--- Material provided Enclosed Below ---

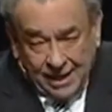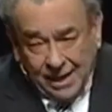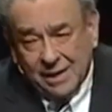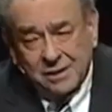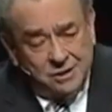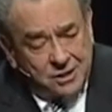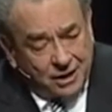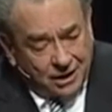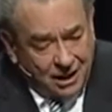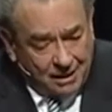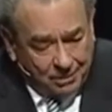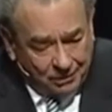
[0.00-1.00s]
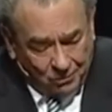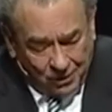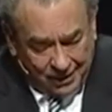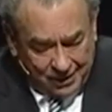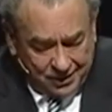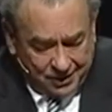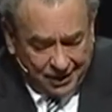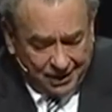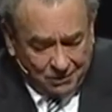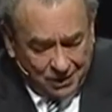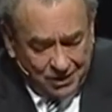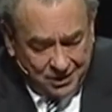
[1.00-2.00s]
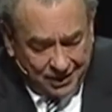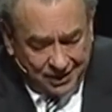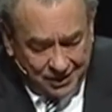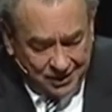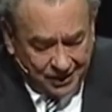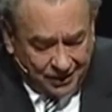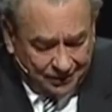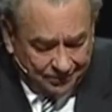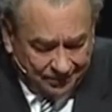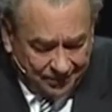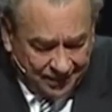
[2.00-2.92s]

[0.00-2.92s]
He answers it a couple of ways that I want us to consider.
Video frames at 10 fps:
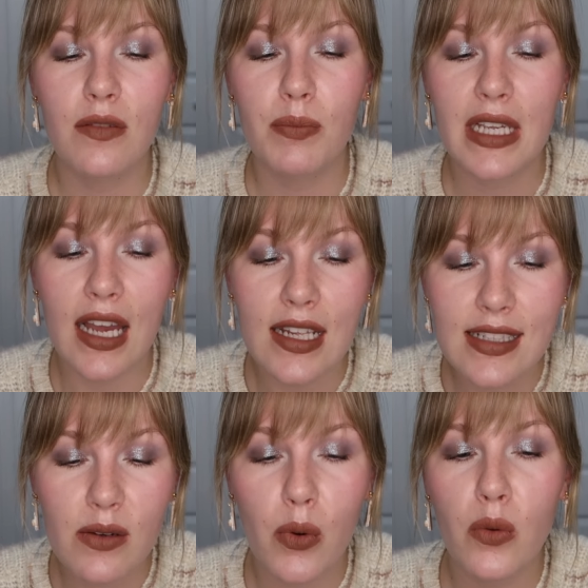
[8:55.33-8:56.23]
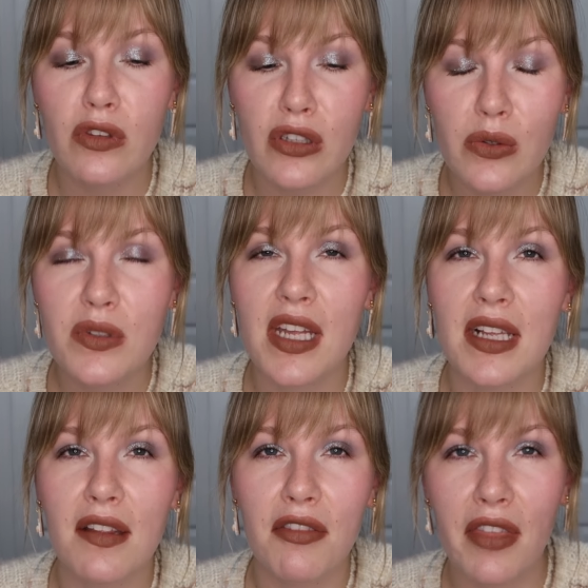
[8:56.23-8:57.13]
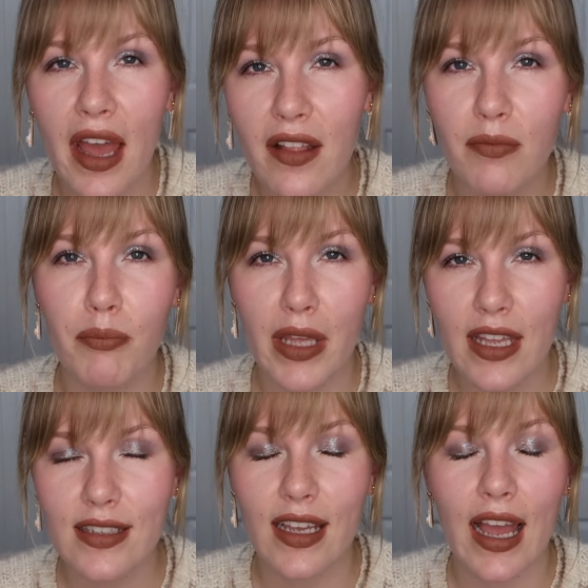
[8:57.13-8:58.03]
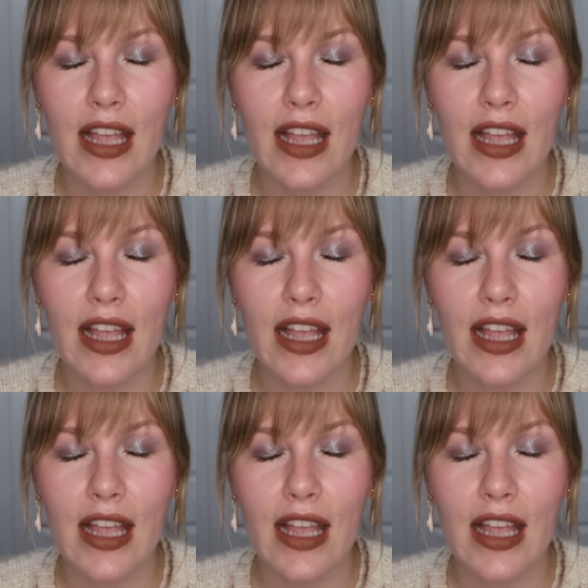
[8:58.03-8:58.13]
because I won't use like that bit,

--- End of Enclosed Material provided ---

__Required work__. Every line above has to be output exactly; the pictures must be dropped.

__Exercise response__.
[0.00-1.00s]
[1.00-2.00s]
[2.00-2.92s]

[0.00-2.92s]
He answers it a couple of ways that I want us to consider.
Video frames at 10 fps:
[8:55.33-8:56.23]
[8:56.23-8:57.13]
[8:57.13-8:58.03]
[8:58.03-8:58.13]
because I won't use like that bit,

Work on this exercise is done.